„Jackpot“: Gezielte Bewegung nach der Kur

Die gezielten Bewegungsprogramme nach einer Kur werden ausgebaut: „Jackpot“ nennt sich das Projekt, das es seit drei Jahren gibt - künftig soll es auch für Menschen mit Diabetes Typ 2 und Neueinsteiger zugänglich sein.

Der Langzeiterfolg einer Kur hängt laut Experten vor allem davon ab, wie sehr man das Erlernte im weiteren Leben anwendet.
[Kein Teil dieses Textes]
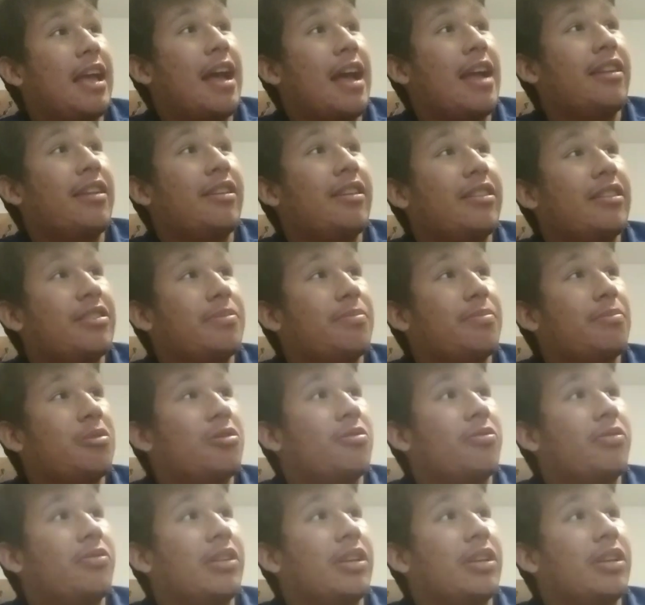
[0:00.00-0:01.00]
end of this
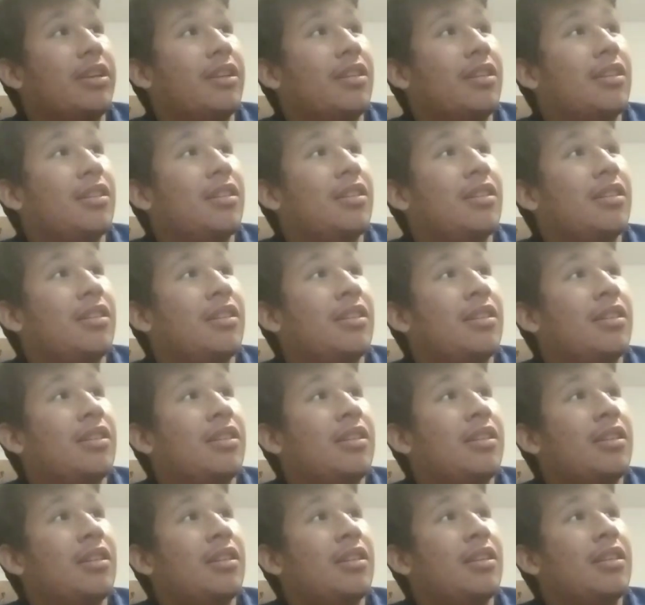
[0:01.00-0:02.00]
movie,
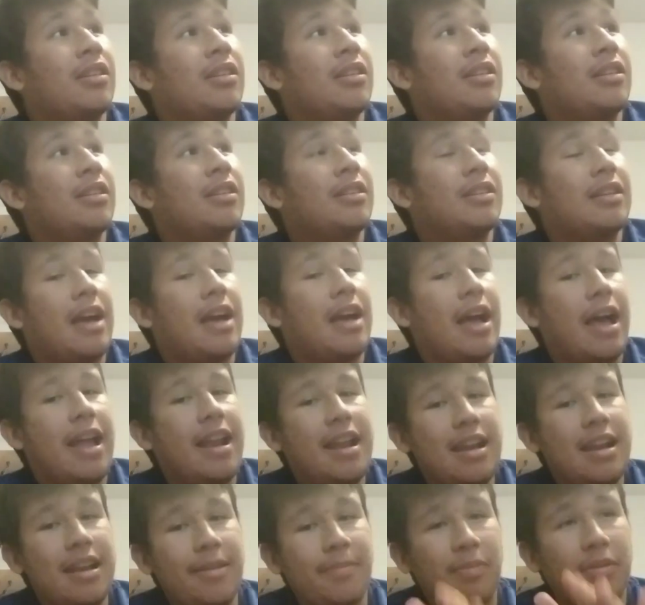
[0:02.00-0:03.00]
and
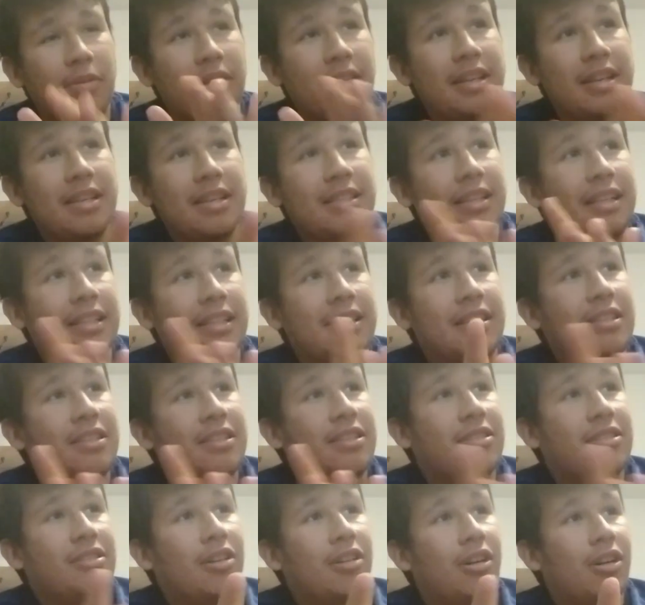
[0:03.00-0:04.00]
then it plays like this
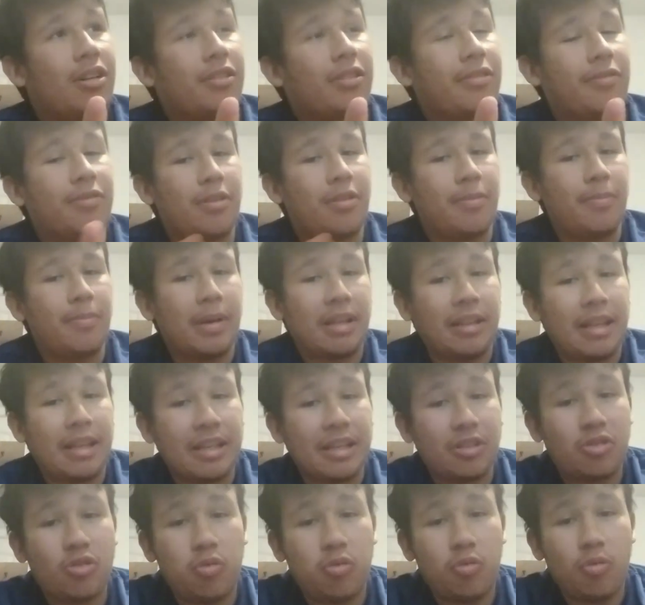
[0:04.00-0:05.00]
song for about
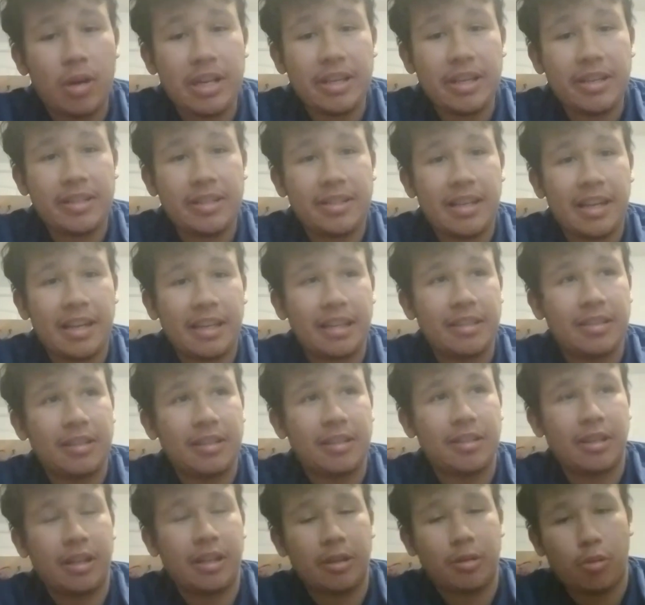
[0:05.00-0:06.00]
like 20 seconds, and
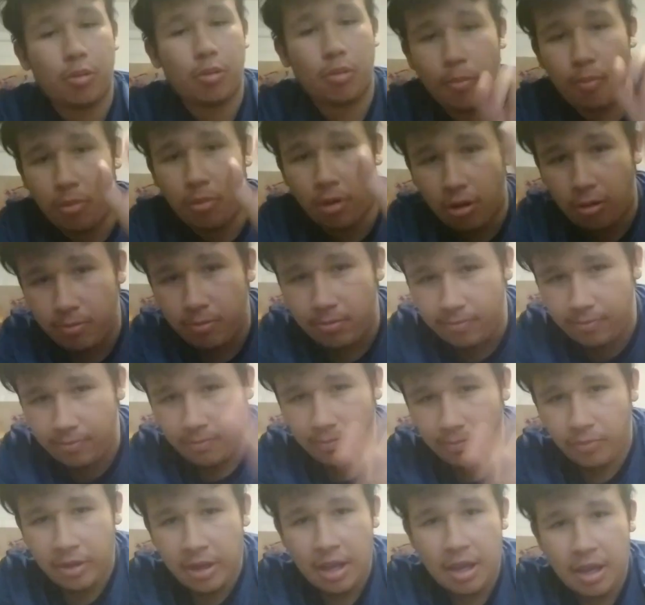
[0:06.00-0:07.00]
they're like, oh, bro.
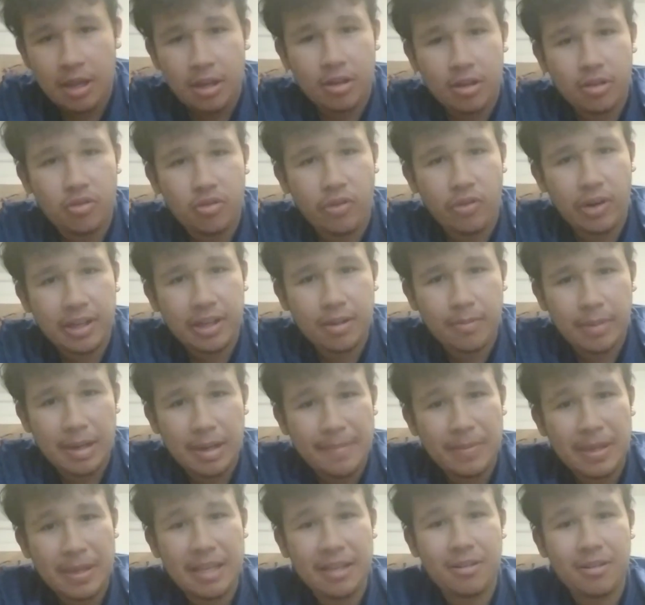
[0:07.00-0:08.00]
Directed by
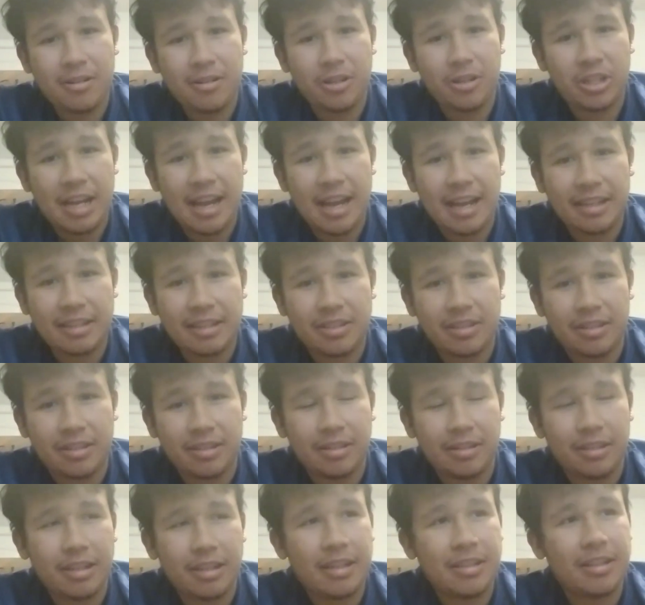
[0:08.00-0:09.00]
Peter Jackson.
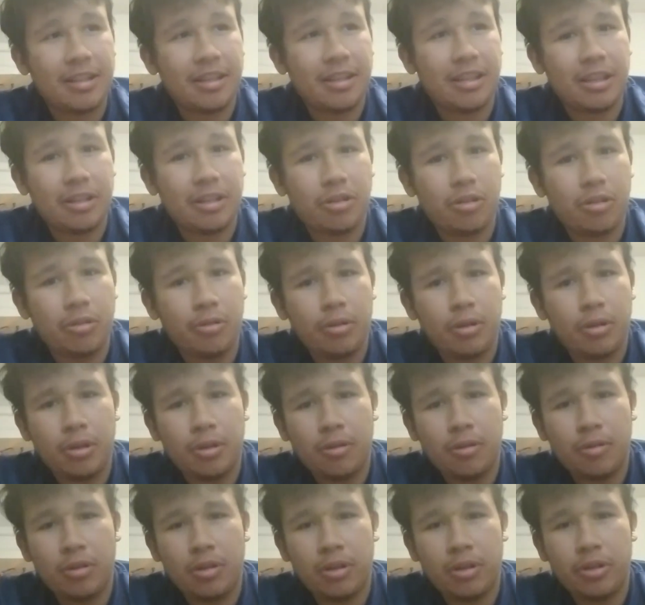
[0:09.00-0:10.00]
And it's not like do
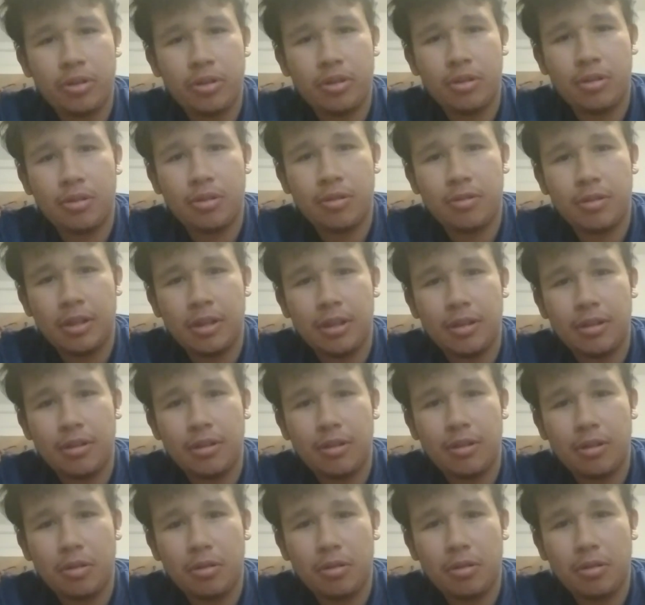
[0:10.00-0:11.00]
do do
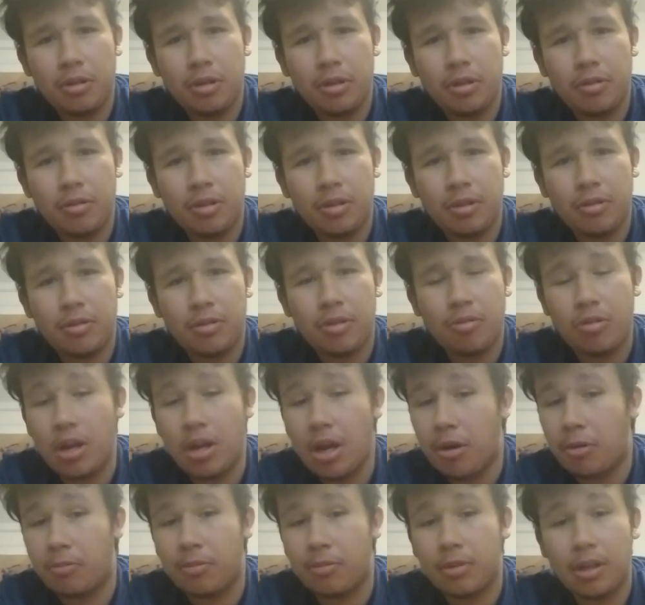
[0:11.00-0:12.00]
do do do.
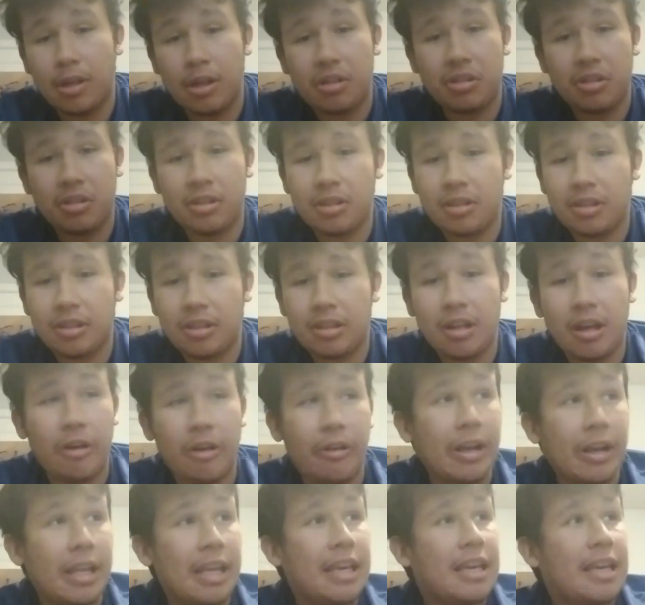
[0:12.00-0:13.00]
No, no, no, no, no, no.
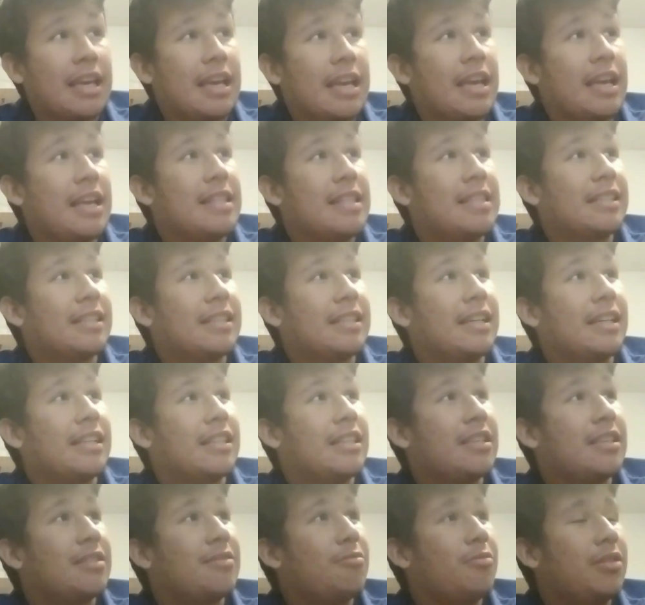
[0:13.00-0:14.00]
It's like
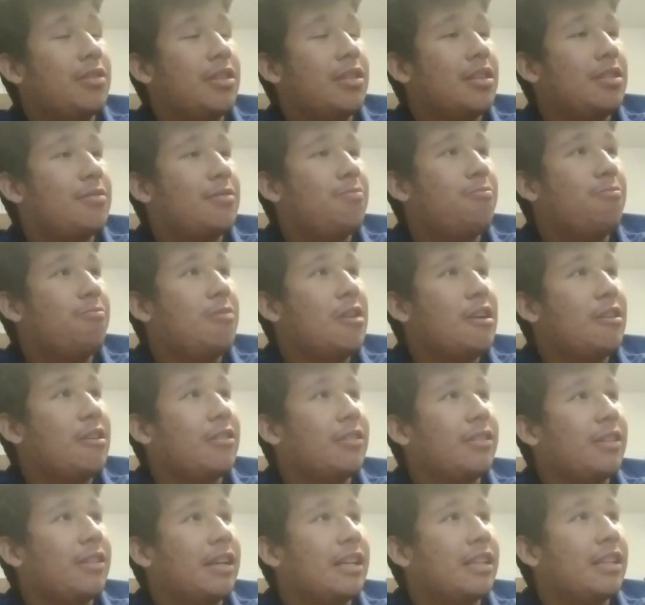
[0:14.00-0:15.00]
this weird
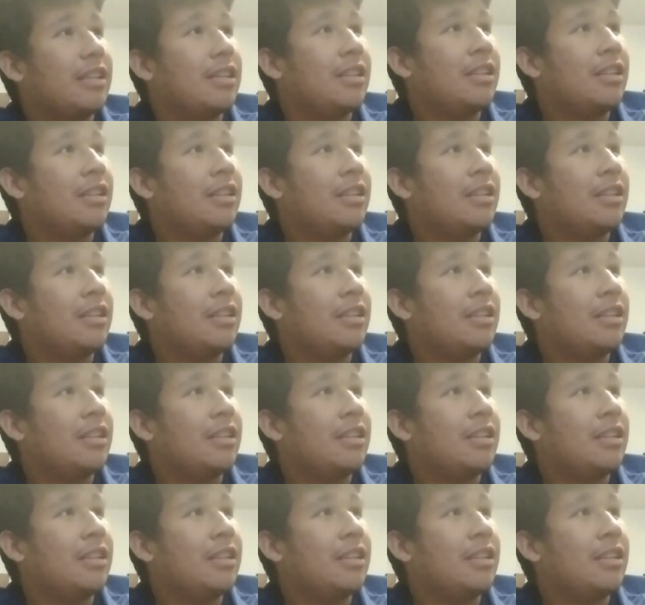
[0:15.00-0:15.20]
like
Genau hier setzt das Projekt „Jackpot“ an: Seit drei Jahren bietet man Menschen nach Kuren gezielte Bewegungsprogramme in der Freizeit an, die ihre Gesundheit unterstützen sollen – mehr dazu in Neue Modelle ersetzen klassische Kur (22.11.2017) und Mit „Jackpot“ zu mehr Bewegung (7.9.2016).

Zusammenarbeit aller Sozialversicherungen

In drei Jahren soll in allen 13 steirischen Bezirken, an mehreren Standorten und jede Woche ein Bewegungsprogramm für Menschen, die ihre Gesundheit verbessern wollen, angeboten werden. Möglich wird das durch eine breite Zusammenarbeit aller Sozialversicherungen, sagt Lena Großschädl von der Sozialversicherung der gewerblichen Wirtschaft: „Da ist die Einbindung der Gemeinden sicher ein wichtiger Punkt, auch die Fortbildung der Trainer, die sind nämlich bis jetzt top qualifiziert und werden das auch weiterhin sein. Eine große Stärke von dem Projekt ist eben die tolle Zusammenarbeit mit dem Bewegungsland Steiermark, also mit den drei Dachsportverbänden.“

Neue Zielgruppen sollen angesprochen werden

Neu ist ab kommendem Jahr, dass man auch Menschen mit Diabetes Typ 2 ansprechen will, da Bewegung für sie besonders wichtig ist, um gesundheitlichen Problemen vorzubeugen. Aber auch Menschen ab 30, die seit längerem nicht dazu gekommen sind, sich regelmäßig zu bewegen, will man einen gut betreuten Einstieg bieten, sagt Sylvia Titze von der Sportwissenschaft der Universität Graz: „Der Standard jeder Stunde besteht aus einem Training, wo das Herz-Kreislauf-System trainiert wird und wo die Muskeln gekräftigt werden, denn in den österreichischen Bewegungsempfehlungen heißt es ‚Verbessern sie ihren Kreislauf, aber stärken sie auch ihre Muskeln‘.“

Jogger, Sport, Bewegung

APA/dpa/Miguel Villagran

Informationen über das Programm soll es ab kommendem Jahr bei Ärzten und Gemeinden geben. Das erste Semester - einmal Training pro Woche - ist gratis. Die Trainer sind laut Organisatoren speziell ausgebildet, um Menschen das Anfangen, aber auch das Dranbleiben an der Bewegung zu erleichtern.